WORK ITEM:
Leave out the pictures and copy each record below exactly.

SOURCE INFORMATION:
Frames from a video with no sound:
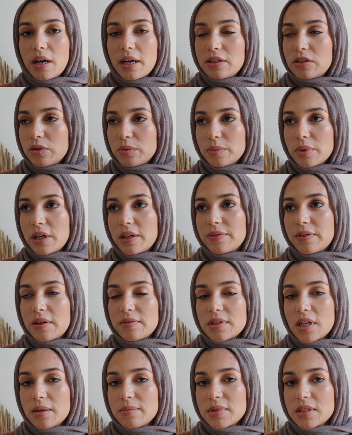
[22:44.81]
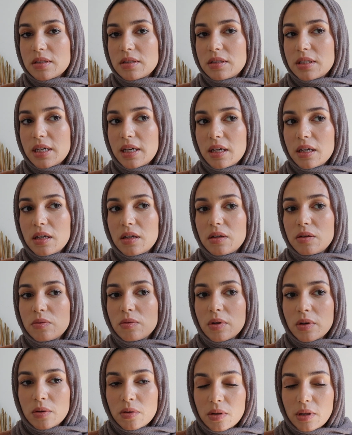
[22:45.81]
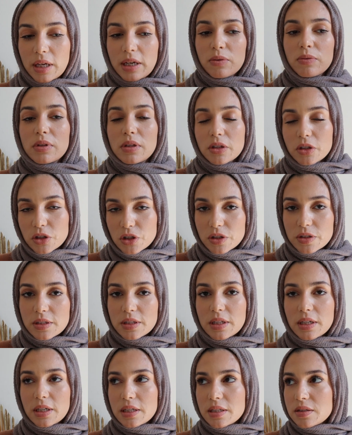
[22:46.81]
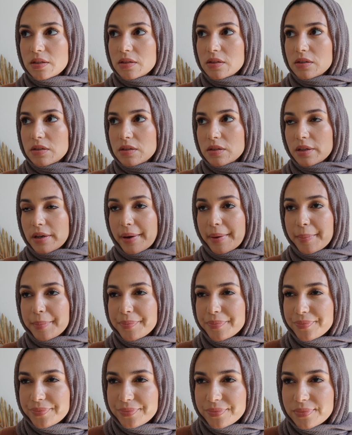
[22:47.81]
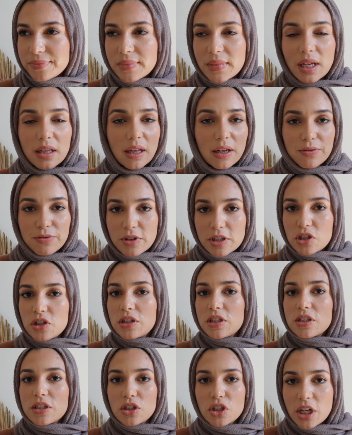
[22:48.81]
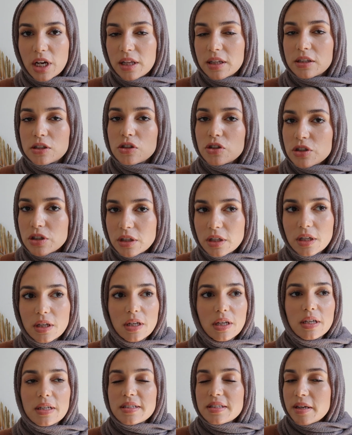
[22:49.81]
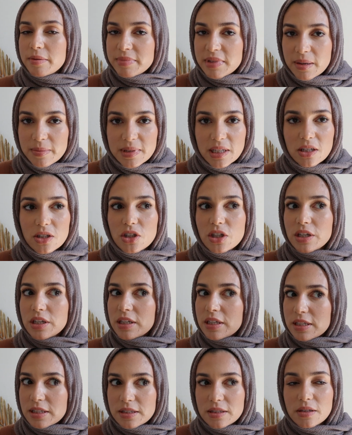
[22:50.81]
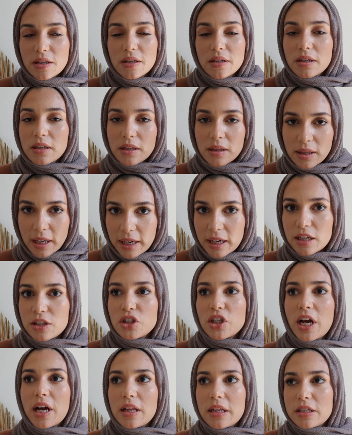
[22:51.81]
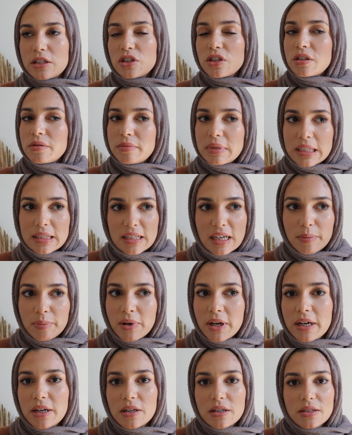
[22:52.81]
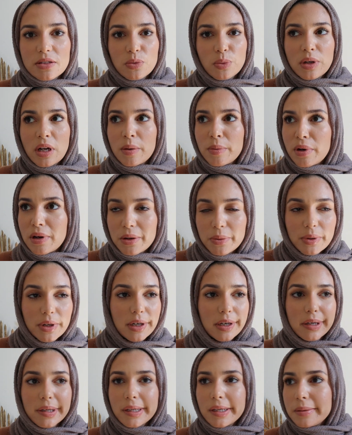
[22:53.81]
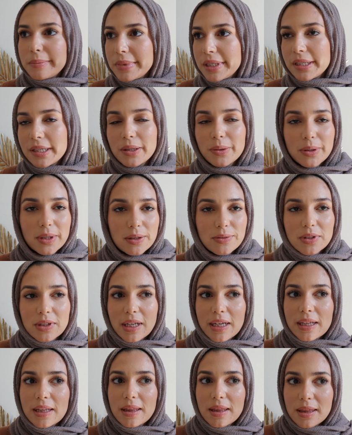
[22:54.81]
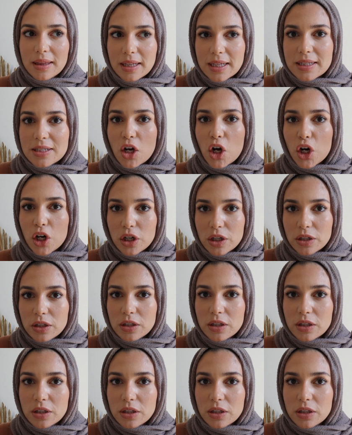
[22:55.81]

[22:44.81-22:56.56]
I don't pray 5 times a day, like religiously. It's like Fajr is a challenge. Sometimes Aisha is like a challenge. The midday prayers when I'm at work, in a meeting, whatever, like it's hard.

YOUR RESPONSE:
Frames from a video with no sound:
[22:44.81]
[22:45.81]
[22:46.81]
[22:47.81]
[22:48.81]
[22:49.81]
[22:50.81]
[22:51.81]
[22:52.81]
[22:53.81]
[22:54.81]
[22:55.81]

[22:44.81-22:56.56]
I don't pray 5 times a day, like religiously. It's like Fajr is a challenge. Sometimes Aisha is like a challenge. The midday prayers when I'm at work, in a meeting, whatever, like it's hard.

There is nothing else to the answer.